• About this exercise:
The reply should contain every entry below exactly as written, with no images.

[Start of section]

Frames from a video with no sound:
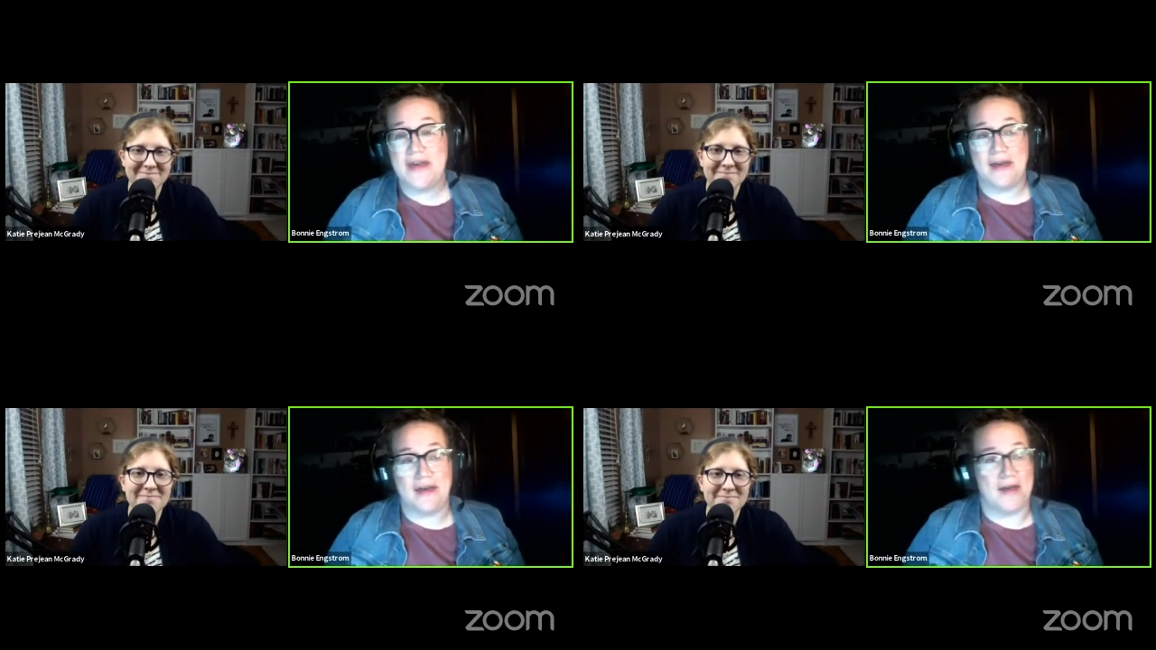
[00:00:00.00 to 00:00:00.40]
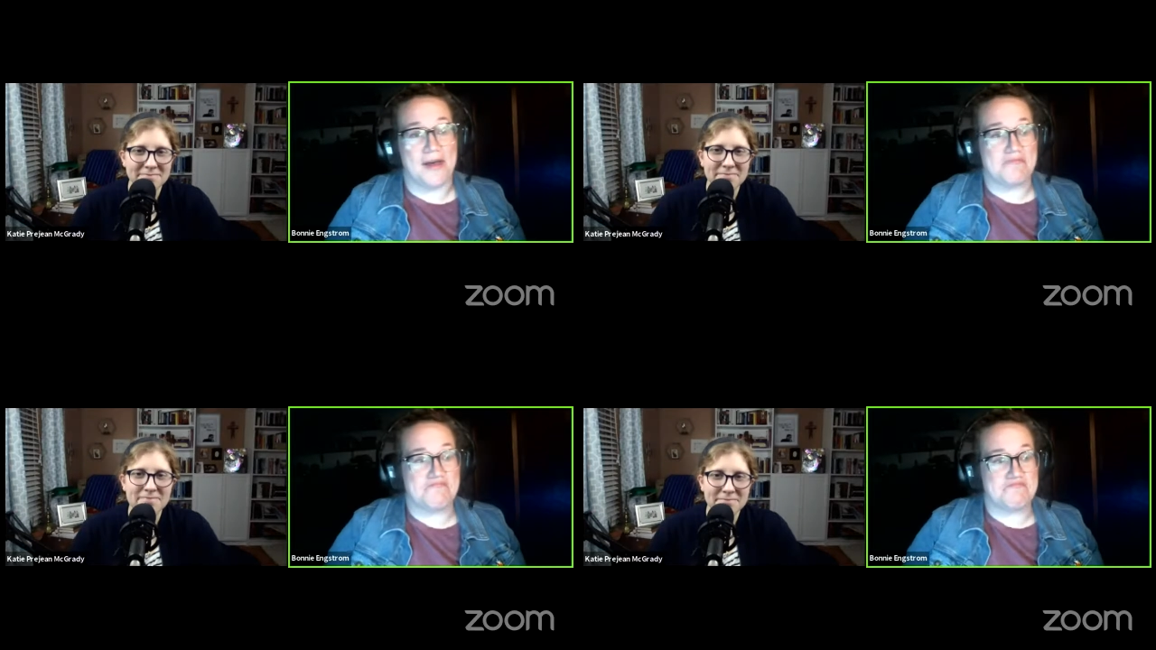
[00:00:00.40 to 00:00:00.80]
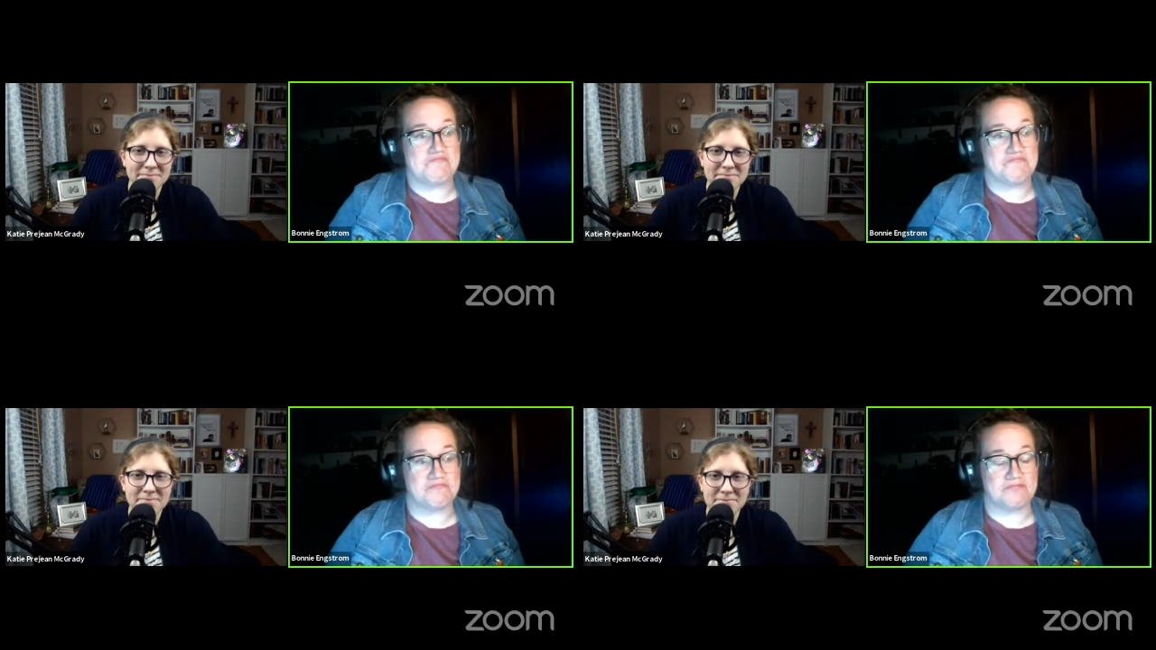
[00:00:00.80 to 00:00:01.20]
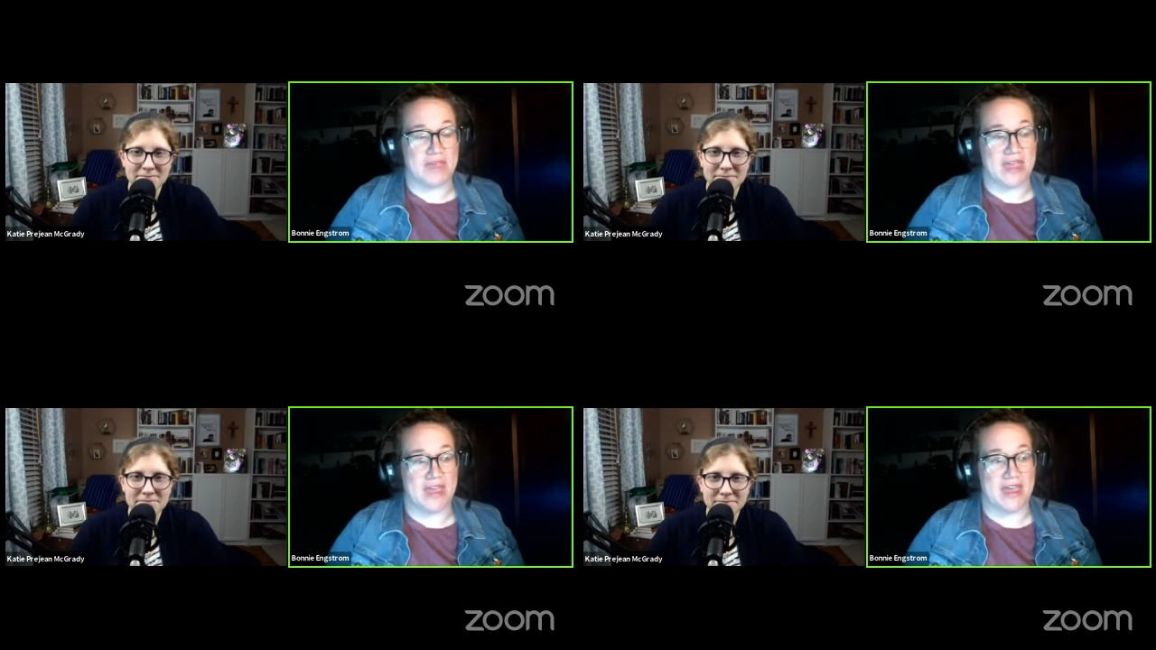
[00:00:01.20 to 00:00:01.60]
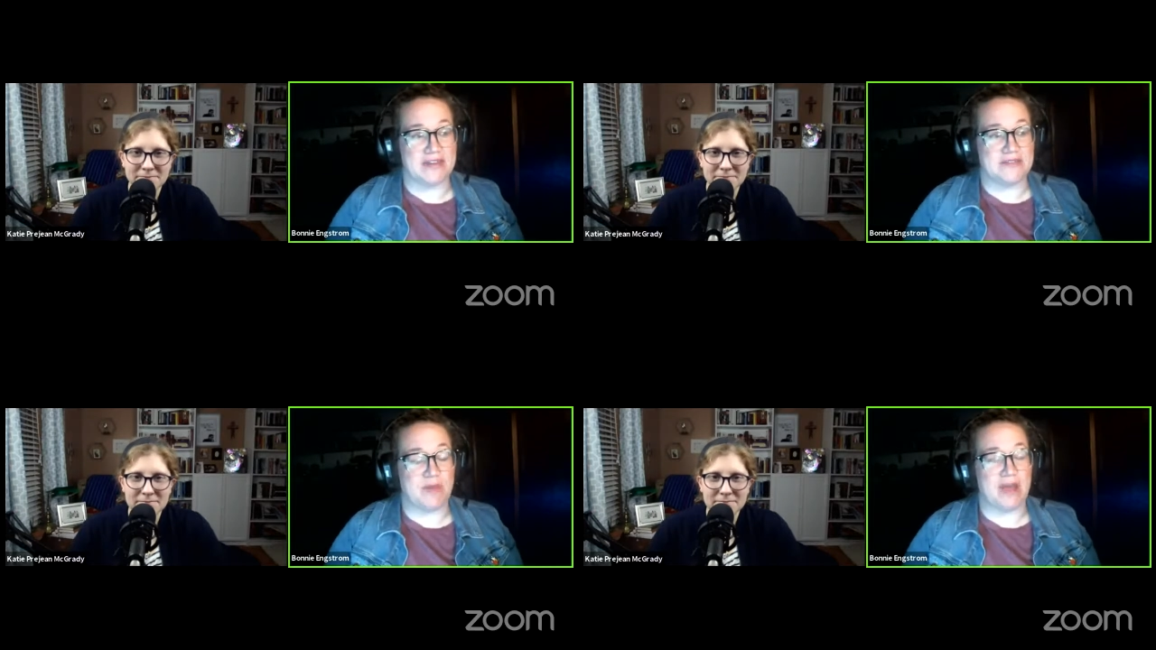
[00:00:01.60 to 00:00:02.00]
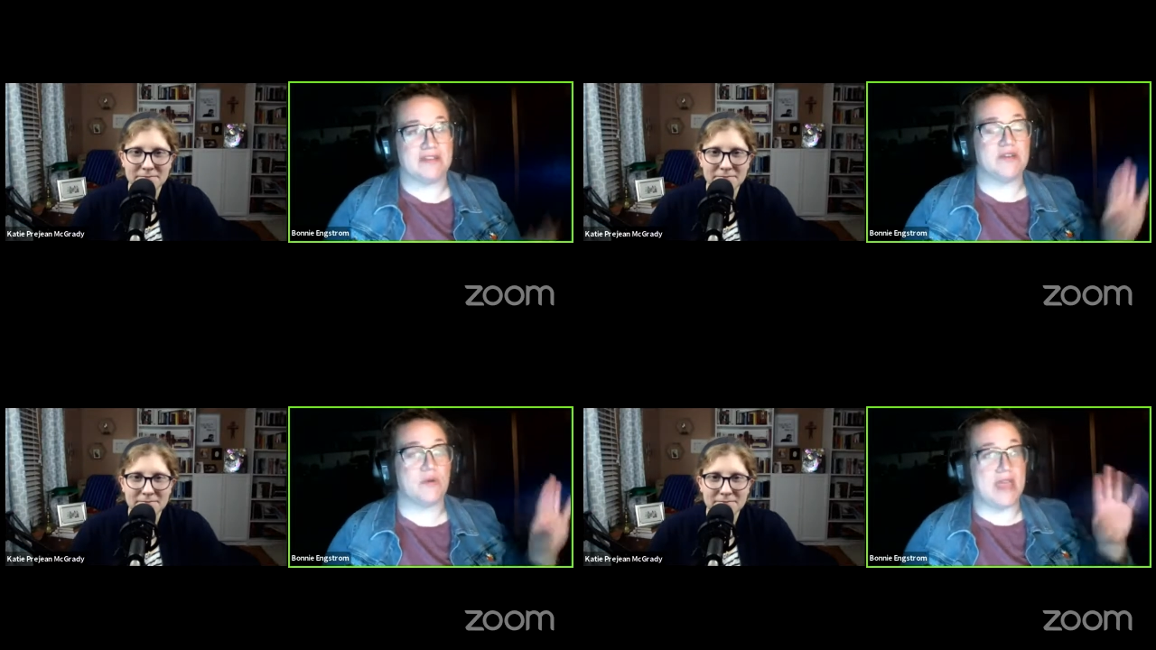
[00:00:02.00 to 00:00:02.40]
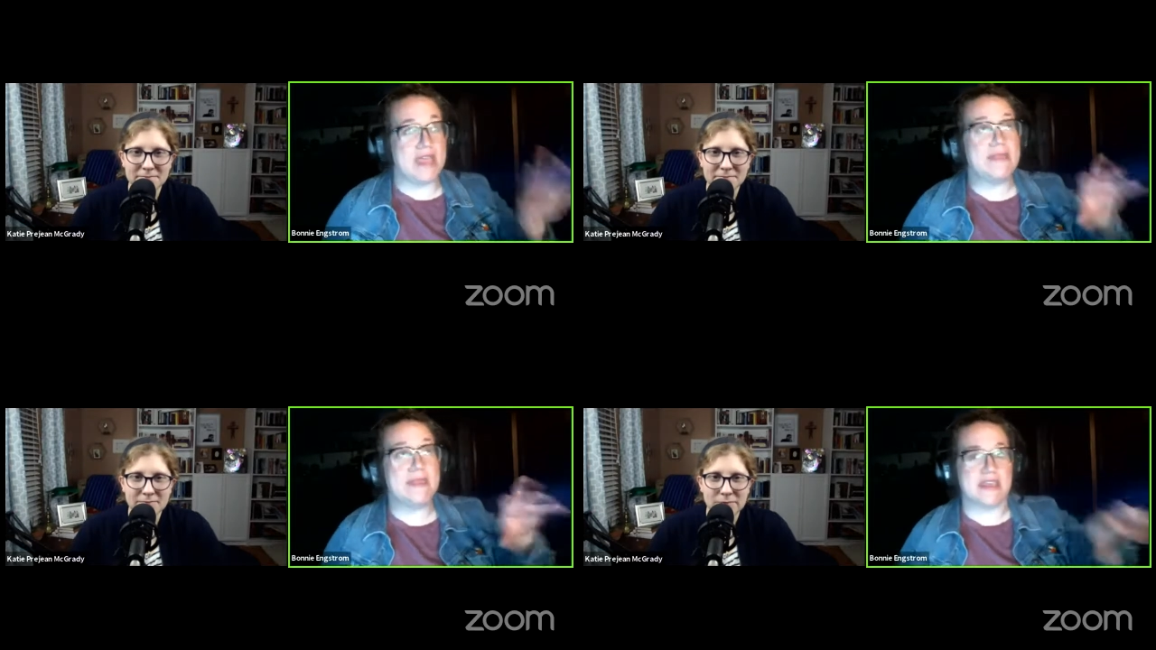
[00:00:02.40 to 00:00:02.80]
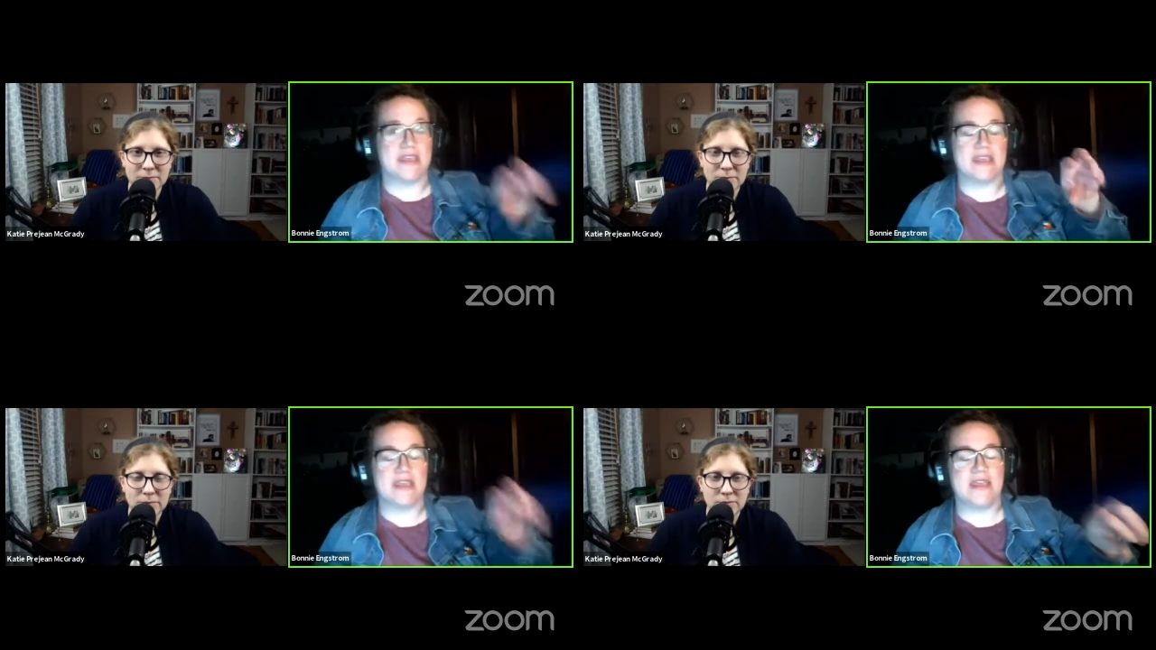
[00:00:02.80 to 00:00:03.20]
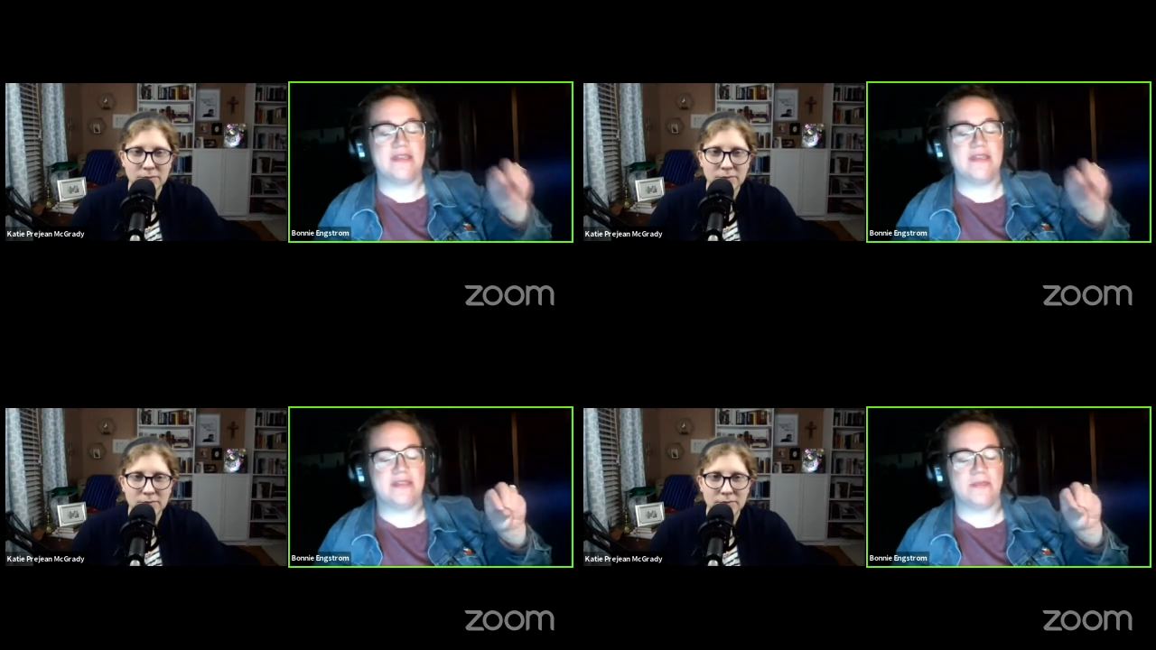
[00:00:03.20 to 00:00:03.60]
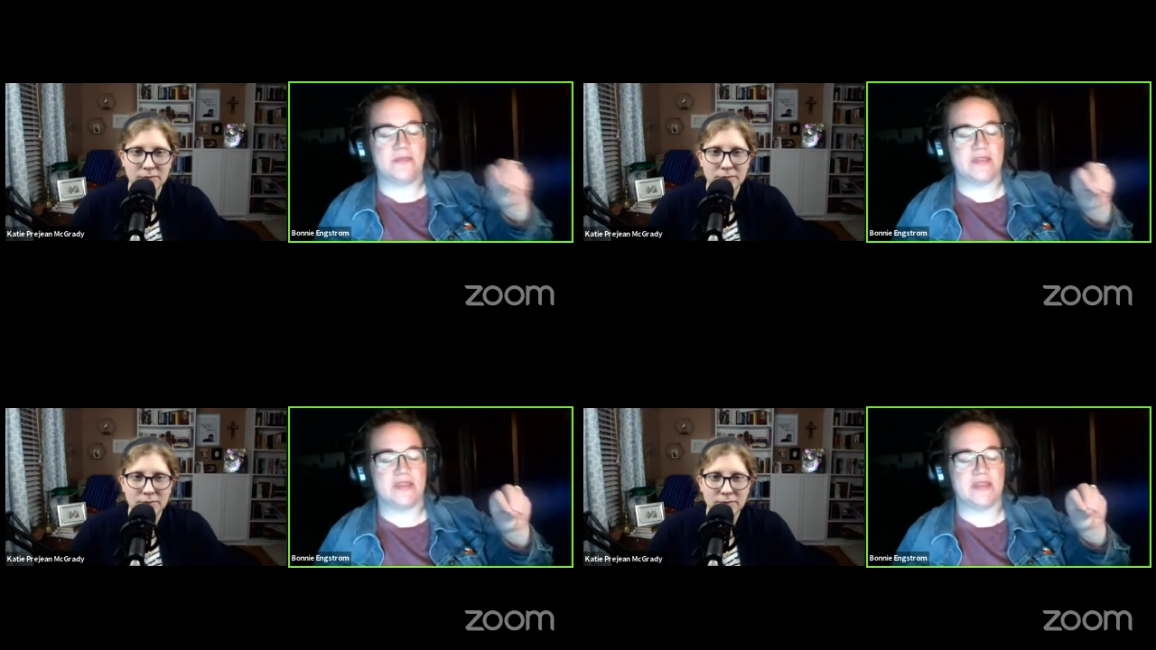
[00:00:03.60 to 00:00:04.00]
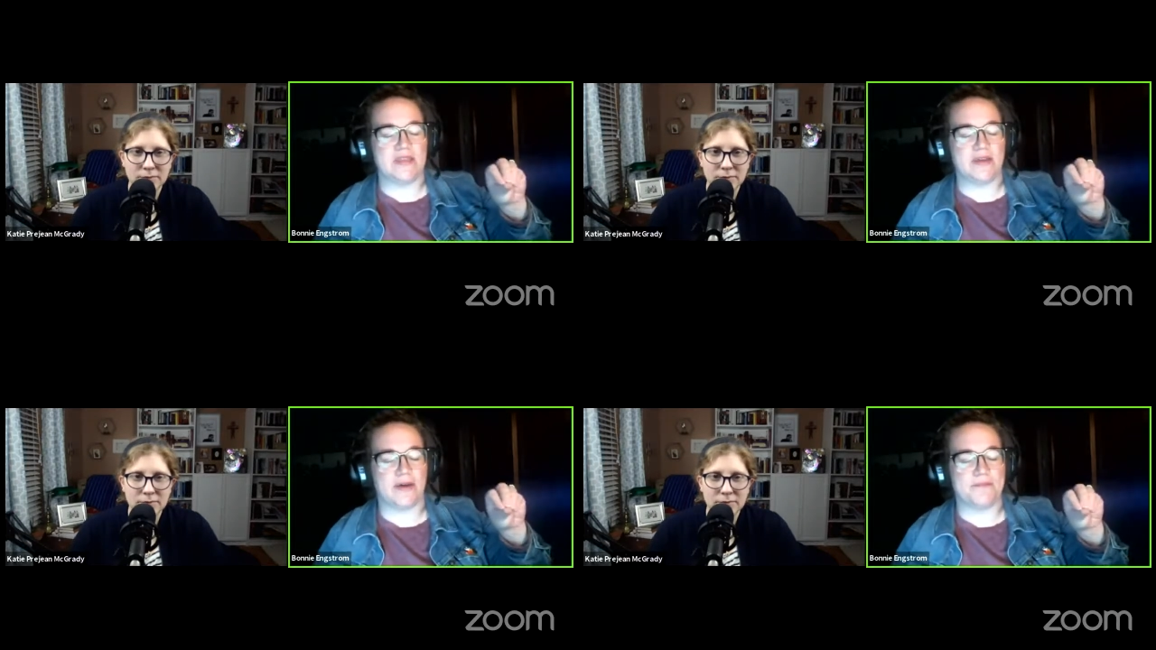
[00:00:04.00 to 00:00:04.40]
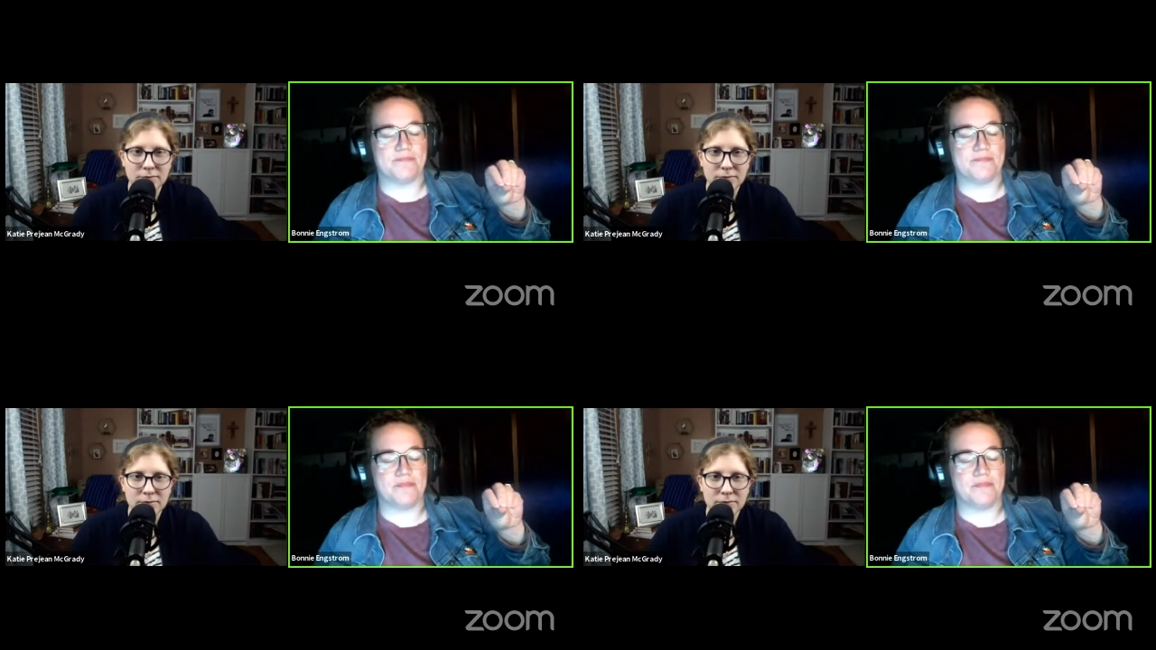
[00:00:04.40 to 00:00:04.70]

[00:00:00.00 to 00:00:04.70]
Speaker 1: Um, and but, so in the in the um,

[End of section]

• Solution for this task:
Frames from a video with no sound:
[00:00:00.00 to 00:00:00.40]
[00:00:00.40 to 00:00:00.80]
[00:00:00.80 to 00:00:01.20]
[00:00:01.20 to 00:00:01.60]
[00:00:01.60 to 00:00:02.00]
[00:00:02.00 to 00:00:02.40]
[00:00:02.40 to 00:00:02.80]
[00:00:02.80 to 00:00:03.20]
[00:00:03.20 to 00:00:03.60]
[00:00:03.60 to 00:00:04.00]
[00:00:04.00 to 00:00:04.40]
[00:00:04.40 to 00:00:04.70]

[00:00:00.00 to 00:00:04.70]
Speaker 1: Um, and but, so in the in the um,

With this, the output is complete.